[Task description]:
Your answer must repeat all of the entries word for word, without any images.

──────── Exercise material ────────

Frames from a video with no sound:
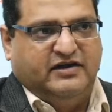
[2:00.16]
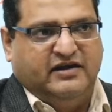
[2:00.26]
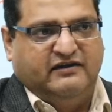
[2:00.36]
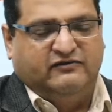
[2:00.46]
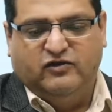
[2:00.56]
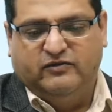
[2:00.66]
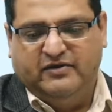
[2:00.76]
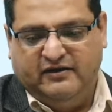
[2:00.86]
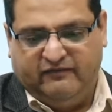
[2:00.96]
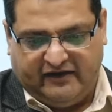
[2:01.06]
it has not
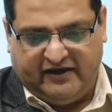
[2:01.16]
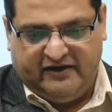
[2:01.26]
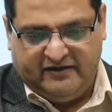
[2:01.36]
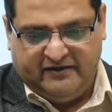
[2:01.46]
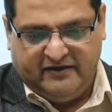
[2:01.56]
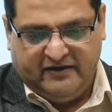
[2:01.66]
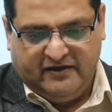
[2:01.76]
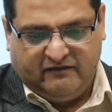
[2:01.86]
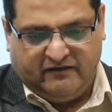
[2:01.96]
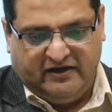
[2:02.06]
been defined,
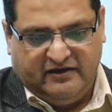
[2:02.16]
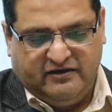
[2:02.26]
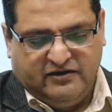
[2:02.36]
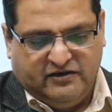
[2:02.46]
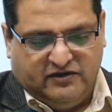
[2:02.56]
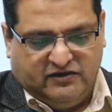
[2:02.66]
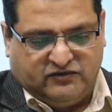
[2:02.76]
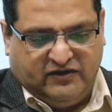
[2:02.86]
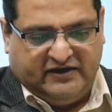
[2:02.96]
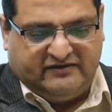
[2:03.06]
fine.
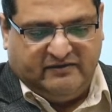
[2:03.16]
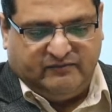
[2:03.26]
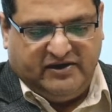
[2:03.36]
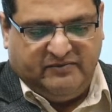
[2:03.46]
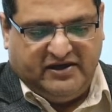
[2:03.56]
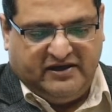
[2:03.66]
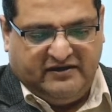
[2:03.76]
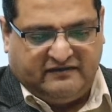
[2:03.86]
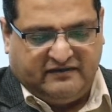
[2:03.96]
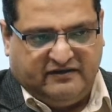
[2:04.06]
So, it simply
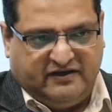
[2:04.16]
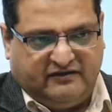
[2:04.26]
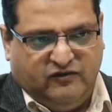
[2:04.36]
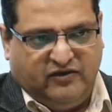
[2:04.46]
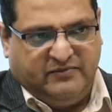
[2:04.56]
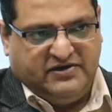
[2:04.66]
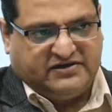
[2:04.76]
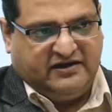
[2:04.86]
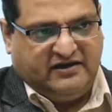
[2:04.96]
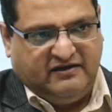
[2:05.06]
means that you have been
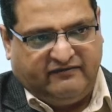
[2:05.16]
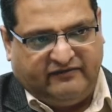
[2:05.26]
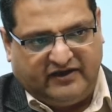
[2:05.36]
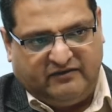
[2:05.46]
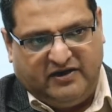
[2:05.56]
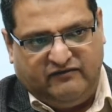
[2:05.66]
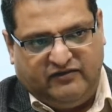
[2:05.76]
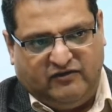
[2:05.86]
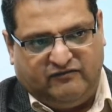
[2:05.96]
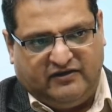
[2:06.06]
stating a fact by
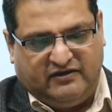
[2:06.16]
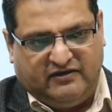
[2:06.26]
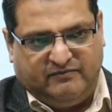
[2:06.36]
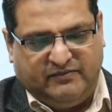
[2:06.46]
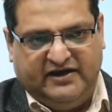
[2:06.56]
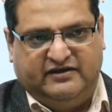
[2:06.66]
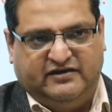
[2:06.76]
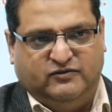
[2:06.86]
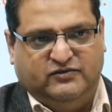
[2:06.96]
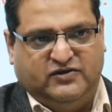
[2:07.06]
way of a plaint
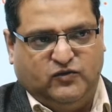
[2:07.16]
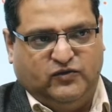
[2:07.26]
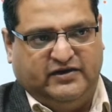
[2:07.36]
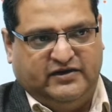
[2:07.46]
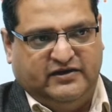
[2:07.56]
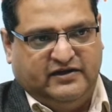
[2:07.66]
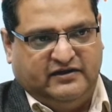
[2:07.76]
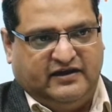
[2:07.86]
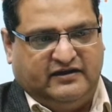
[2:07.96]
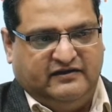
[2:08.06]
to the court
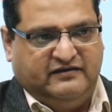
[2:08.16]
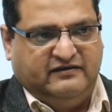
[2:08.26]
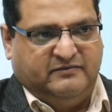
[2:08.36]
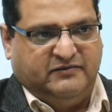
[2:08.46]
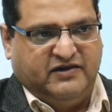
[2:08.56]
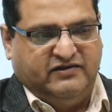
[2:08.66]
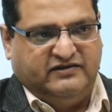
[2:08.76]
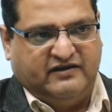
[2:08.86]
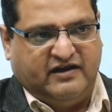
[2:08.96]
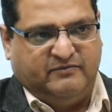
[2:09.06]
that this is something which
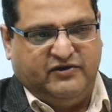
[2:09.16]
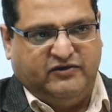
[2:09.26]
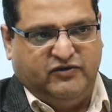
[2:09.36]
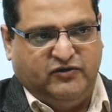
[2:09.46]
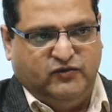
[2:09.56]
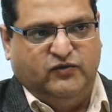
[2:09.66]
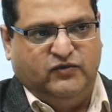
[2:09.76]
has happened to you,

────────

[Answer for the task]:
Frames from a video with no sound:
[2:00.16]
[2:00.26]
[2:00.36]
[2:00.46]
[2:00.56]
[2:00.66]
[2:00.76]
[2:00.86]
[2:00.96]
[2:01.06]
it has not
[2:01.16]
[2:01.26]
[2:01.36]
[2:01.46]
[2:01.56]
[2:01.66]
[2:01.76]
[2:01.86]
[2:01.96]
[2:02.06]
been defined,
[2:02.16]
[2:02.26]
[2:02.36]
[2:02.46]
[2:02.56]
[2:02.66]
[2:02.76]
[2:02.86]
[2:02.96]
[2:03.06]
fine.
[2:03.16]
[2:03.26]
[2:03.36]
[2:03.46]
[2:03.56]
[2:03.66]
[2:03.76]
[2:03.86]
[2:03.96]
[2:04.06]
So, it simply
[2:04.16]
[2:04.26]
[2:04.36]
[2:04.46]
[2:04.56]
[2:04.66]
[2:04.76]
[2:04.86]
[2:04.96]
[2:05.06]
means that you have been
[2:05.16]
[2:05.26]
[2:05.36]
[2:05.46]
[2:05.56]
[2:05.66]
[2:05.76]
[2:05.86]
[2:05.96]
[2:06.06]
stating a fact by
[2:06.16]
[2:06.26]
[2:06.36]
[2:06.46]
[2:06.56]
[2:06.66]
[2:06.76]
[2:06.86]
[2:06.96]
[2:07.06]
way of a plaint
[2:07.16]
[2:07.26]
[2:07.36]
[2:07.46]
[2:07.56]
[2:07.66]
[2:07.76]
[2:07.86]
[2:07.96]
[2:08.06]
to the court
[2:08.16]
[2:08.26]
[2:08.36]
[2:08.46]
[2:08.56]
[2:08.66]
[2:08.76]
[2:08.86]
[2:08.96]
[2:09.06]
that this is something which
[2:09.16]
[2:09.26]
[2:09.36]
[2:09.46]
[2:09.56]
[2:09.66]
[2:09.76]
has happened to you,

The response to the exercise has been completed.